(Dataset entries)
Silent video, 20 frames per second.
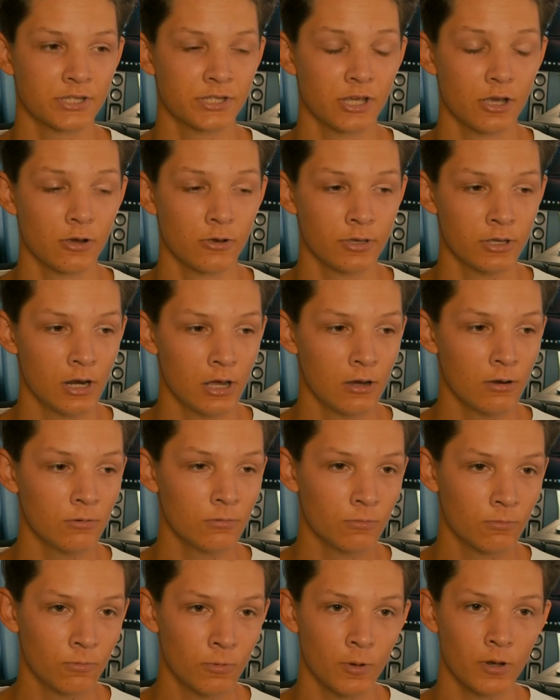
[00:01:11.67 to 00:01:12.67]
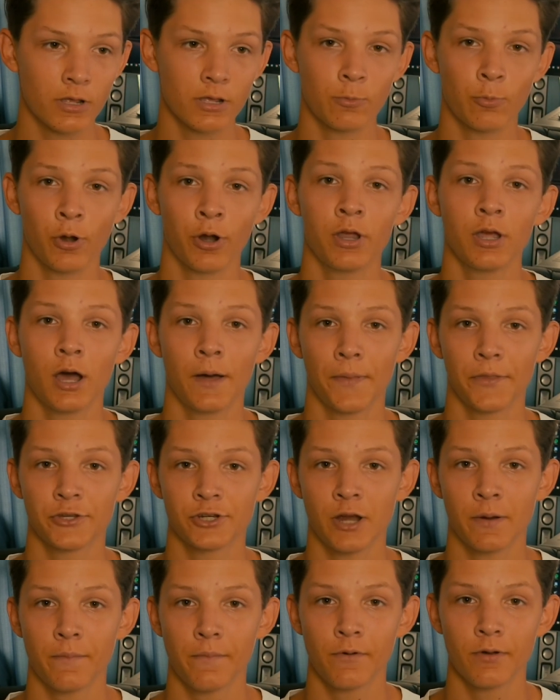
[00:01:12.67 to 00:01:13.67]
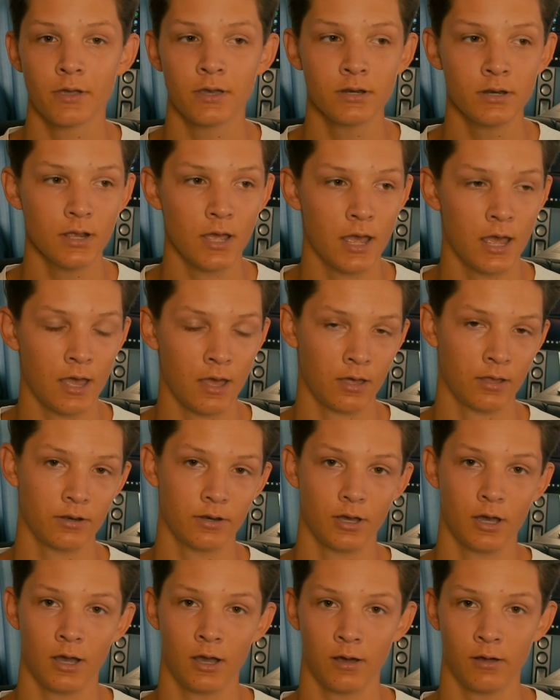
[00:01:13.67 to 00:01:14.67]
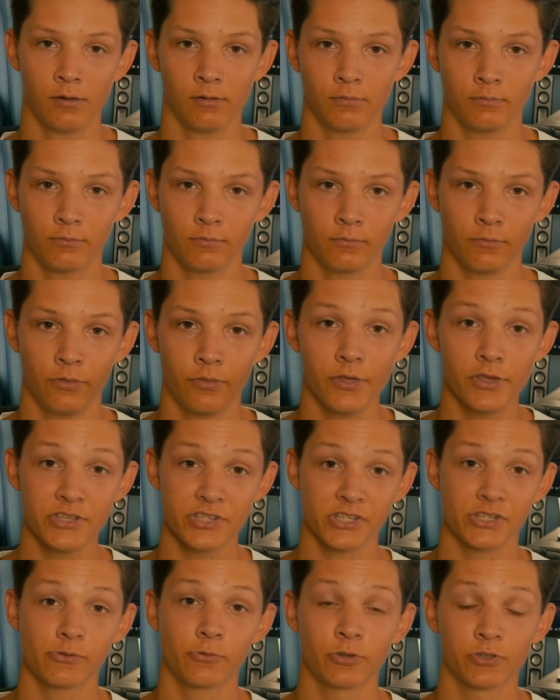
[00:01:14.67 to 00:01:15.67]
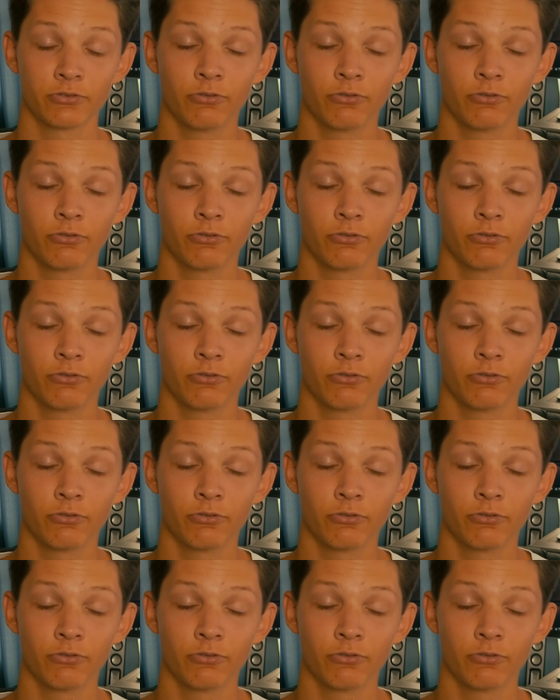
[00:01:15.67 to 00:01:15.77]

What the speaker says: So, you know, we went on the trampoline and this was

• [What this task involves]
Reproduce all the records verbatim, excluding images.

• [Answer space]
Silent video, 20 frames per second.
[00:01:11.67 to 00:01:12.67]
[00:01:12.67 to 00:01:13.67]
[00:01:13.67 to 00:01:14.67]
[00:01:14.67 to 00:01:15.67]
[00:01:15.67 to 00:01:15.77]

What the speaker says: So, you know, we went on the trampoline and this was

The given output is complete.